Sinkholes fill Turkey’s breadbasket in drought
KONYA
Sinkholes wide enough to swallow a bus dot the drought-stricken breadbasket of the Turkish plains, worrying farmers as they spread and creep closer to residential homes.
“The drought situation is getting worse,” said farmer Tahsin Gündoğdu, whose harvest includes potatoes he sells to the U.S. food giant PepsiCo.
The 57-year-old has seen the huge holes yawn open in the past 10 to 15 years as the overuse of groundwater for irrigation takes its toll.
Dizzyingly deep, they appear when underground caverns created by drought can no longer contain the weight of the layer of soil above. This puts farmers in a bind.
Attempts to get water by other means are more expensive, cutting farmers’ incomes. But continued reliance on groundwater will likely make the problem only worse.
Professor Fetullah Arık has counted around 600 sinkholes in the Konya plain, where he heads the Sinkhole Research Centre at the Konya Technical University, nearly double the 350 counted last year.
‘Worse than COVID-19’
Experts want the government to do more to address extreme drought, blaming the lack of a proper water management policy for Turkey’s woes.
Trying to cut groundwater use, farmers have been forced to water their fields more, leading to higher electricity bills.
“We usually would water the land twice a year but now we’re doing it five or six times,” said Hazım Sezer, a 57-year-old farmer in Karapınar.

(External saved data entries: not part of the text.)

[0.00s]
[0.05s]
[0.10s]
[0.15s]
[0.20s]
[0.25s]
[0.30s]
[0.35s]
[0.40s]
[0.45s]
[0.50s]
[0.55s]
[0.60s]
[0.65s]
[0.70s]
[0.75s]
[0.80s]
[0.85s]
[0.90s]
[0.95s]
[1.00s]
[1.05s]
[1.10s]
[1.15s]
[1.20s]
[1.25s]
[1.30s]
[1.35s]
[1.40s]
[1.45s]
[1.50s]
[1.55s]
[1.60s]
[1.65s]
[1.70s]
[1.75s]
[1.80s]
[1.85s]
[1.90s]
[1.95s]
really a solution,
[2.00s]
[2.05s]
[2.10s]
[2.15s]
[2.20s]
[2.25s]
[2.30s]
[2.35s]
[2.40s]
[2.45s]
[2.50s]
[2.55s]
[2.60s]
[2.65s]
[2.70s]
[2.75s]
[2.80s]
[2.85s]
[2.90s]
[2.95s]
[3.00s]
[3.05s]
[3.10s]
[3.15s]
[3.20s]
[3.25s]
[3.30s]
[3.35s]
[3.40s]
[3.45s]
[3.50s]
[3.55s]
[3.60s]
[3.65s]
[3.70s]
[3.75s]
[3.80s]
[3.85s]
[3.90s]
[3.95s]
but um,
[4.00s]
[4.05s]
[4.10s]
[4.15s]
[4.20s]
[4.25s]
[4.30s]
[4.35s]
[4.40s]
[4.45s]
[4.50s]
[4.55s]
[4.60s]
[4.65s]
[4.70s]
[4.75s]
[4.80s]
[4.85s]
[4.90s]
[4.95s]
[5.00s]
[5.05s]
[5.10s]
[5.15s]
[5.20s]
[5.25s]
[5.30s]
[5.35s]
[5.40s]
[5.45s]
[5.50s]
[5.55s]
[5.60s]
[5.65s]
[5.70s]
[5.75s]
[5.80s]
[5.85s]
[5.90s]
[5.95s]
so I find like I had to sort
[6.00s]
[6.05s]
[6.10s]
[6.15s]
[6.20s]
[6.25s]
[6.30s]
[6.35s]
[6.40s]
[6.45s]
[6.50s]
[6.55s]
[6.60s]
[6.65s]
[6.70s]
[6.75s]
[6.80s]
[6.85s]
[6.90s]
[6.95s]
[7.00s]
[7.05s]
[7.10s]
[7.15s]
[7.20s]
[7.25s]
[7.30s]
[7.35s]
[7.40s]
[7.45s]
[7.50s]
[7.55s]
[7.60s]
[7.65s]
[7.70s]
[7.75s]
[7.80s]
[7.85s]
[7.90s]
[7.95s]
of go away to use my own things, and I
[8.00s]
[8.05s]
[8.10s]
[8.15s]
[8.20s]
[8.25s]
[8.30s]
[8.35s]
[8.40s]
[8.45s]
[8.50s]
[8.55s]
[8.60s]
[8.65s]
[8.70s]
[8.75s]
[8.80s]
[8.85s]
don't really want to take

But Gündoğdu said some farmers still turn to illegally using groundwater for their crops.
If not addressed, drought will hurt farmers and consumers “as much as, if not worse” than the economic shock of the pandemic, said Baki Remzi Suiçmez, head of Turkey’s Chamber of Agricultural Engineers (ZMO).

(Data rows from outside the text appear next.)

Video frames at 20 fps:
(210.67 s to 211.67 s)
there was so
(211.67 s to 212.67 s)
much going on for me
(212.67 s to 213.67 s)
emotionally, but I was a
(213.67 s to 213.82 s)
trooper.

“Until last year, we had never seen drought like this,” farmer Kamil Işıklı agreed, adding he was more optimistic for 2021 after rain fell earlier this year.

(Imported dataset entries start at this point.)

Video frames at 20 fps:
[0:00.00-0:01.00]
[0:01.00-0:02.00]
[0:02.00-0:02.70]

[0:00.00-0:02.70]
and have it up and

Murat Akbulut, head of ZMO’s Konya branch, said this could offer a “significant solution” for Konya, whose Beyşehir Lake has seen its water reserves shrink to 123 million tonnes from 450 million tonnes in 2020.
This drop “will lead to real irrigation issues for the plain,” Akbulut said.
Nearly 77 percent of Turkey’s water is consumed by the agricultural sector, Suiçmez said.
Hope for spring rain
Turkey is actually facing two types of drought. The first is meteorological, due to dry weather, and the second is hydrological, which means water levels are low in streams, reservoirs and groundwater levels.
President Recep Tayyip Erdoğan hosted his first water forum last month, promising to “renew and improve the agricultural irrigation systems”.
Suiçmez said a lot depended on the weather in April and May, because “if there isn’t enough rain in those months, in nearly all areas where there is dry farming, the risk of agricultural drought will continue”.
But even abundant spring rain will not make the problem go away, he warned.